Repeat every line of the data exactly; no picture belongs in the copy.

Collection entries:
##########
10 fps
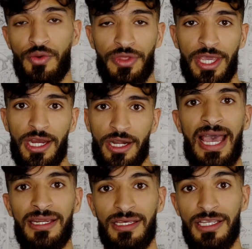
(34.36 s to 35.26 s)
through the air.
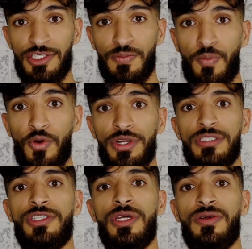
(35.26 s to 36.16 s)
And it is
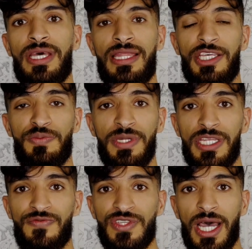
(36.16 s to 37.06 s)
important to know that the
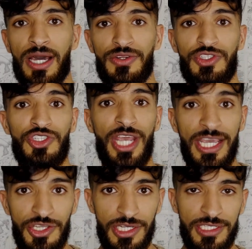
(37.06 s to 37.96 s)
speed of sound
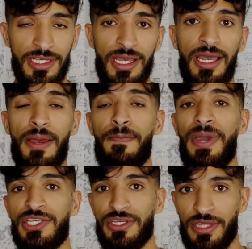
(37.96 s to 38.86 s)
changes
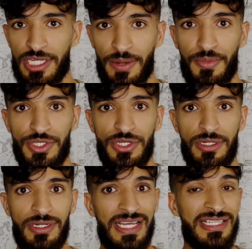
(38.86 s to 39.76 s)
based on the
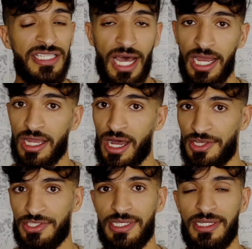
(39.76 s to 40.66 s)
temperature. It's not
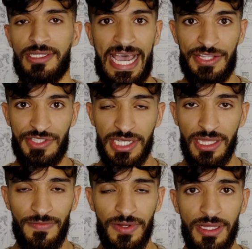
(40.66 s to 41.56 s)
constant. At sea
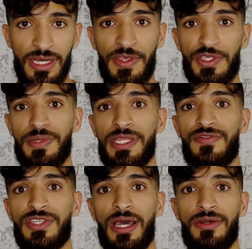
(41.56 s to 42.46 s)
level, the speed
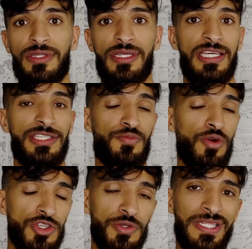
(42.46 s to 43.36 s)
of sound is
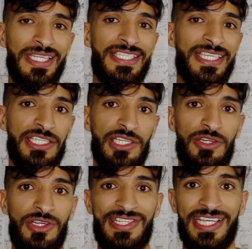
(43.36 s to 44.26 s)
approximately
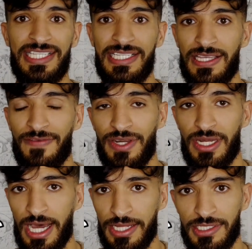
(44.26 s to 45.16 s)

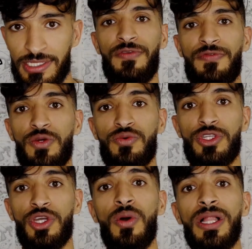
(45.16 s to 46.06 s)
667 knots. But if you
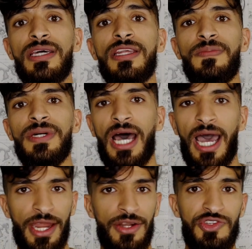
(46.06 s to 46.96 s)
would go a little bit
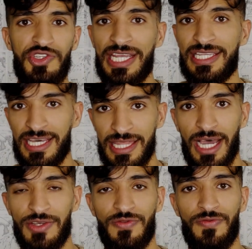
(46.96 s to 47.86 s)
higher, say
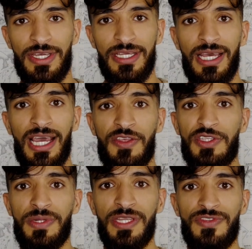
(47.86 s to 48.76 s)
10,000 feet,
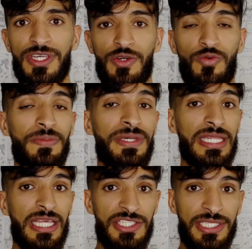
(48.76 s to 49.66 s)
the speed of sound will
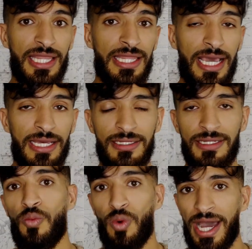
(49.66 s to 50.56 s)
be less than that.
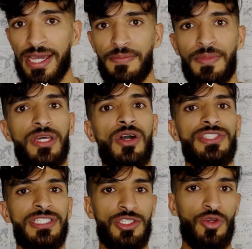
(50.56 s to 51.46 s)
Why?
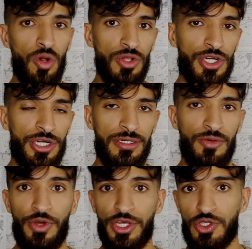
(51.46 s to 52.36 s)
Because it's colder.
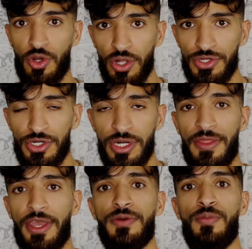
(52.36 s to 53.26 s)
When it's colder,
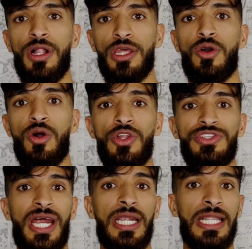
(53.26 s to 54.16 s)
the air
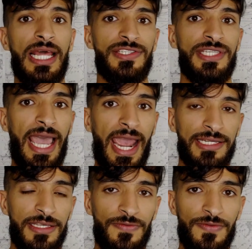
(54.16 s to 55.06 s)
molecules are less
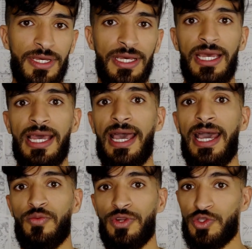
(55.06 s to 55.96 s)
active
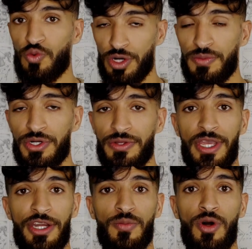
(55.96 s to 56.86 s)
and when it's warmer,
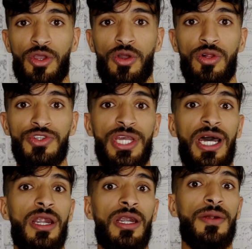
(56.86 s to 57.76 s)
the air molecules
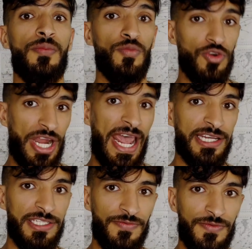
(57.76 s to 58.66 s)
are more
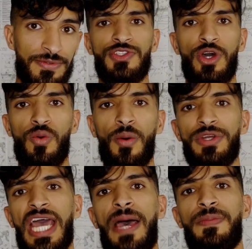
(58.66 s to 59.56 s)
active. So what
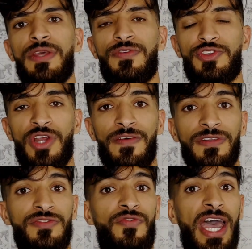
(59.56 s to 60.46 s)
would happen if you
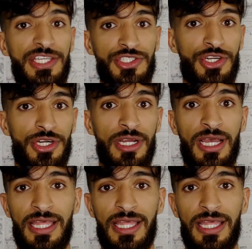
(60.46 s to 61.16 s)
traveled faster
##########
• Response area
10 fps
(34.36 s to 35.26 s)
through the air.
(35.26 s to 36.16 s)
And it is
(36.16 s to 37.06 s)
important to know that the
(37.06 s to 37.96 s)
speed of sound
(37.96 s to 38.86 s)
changes
(38.86 s to 39.76 s)
based on the
(39.76 s to 40.66 s)
temperature. It's not
(40.66 s to 41.56 s)
constant. At sea
(41.56 s to 42.46 s)
level, the speed
(42.46 s to 43.36 s)
of sound is
(43.36 s to 44.26 s)
approximately
(44.26 s to 45.16 s)

(45.16 s to 46.06 s)
667 knots. But if you
(46.06 s to 46.96 s)
would go a little bit
(46.96 s to 47.86 s)
higher, say
(47.86 s to 48.76 s)
10,000 feet,
(48.76 s to 49.66 s)
the speed of sound will
(49.66 s to 50.56 s)
be less than that.
(50.56 s to 51.46 s)
Why?
(51.46 s to 52.36 s)
Because it's colder.
(52.36 s to 53.26 s)
When it's colder,
(53.26 s to 54.16 s)
the air
(54.16 s to 55.06 s)
molecules are less
(55.06 s to 55.96 s)
active
(55.96 s to 56.86 s)
and when it's warmer,
(56.86 s to 57.76 s)
the air molecules
(57.76 s to 58.66 s)
are more
(58.66 s to 59.56 s)
active. So what
(59.56 s to 60.46 s)
would happen if you
(60.46 s to 61.16 s)
traveled faster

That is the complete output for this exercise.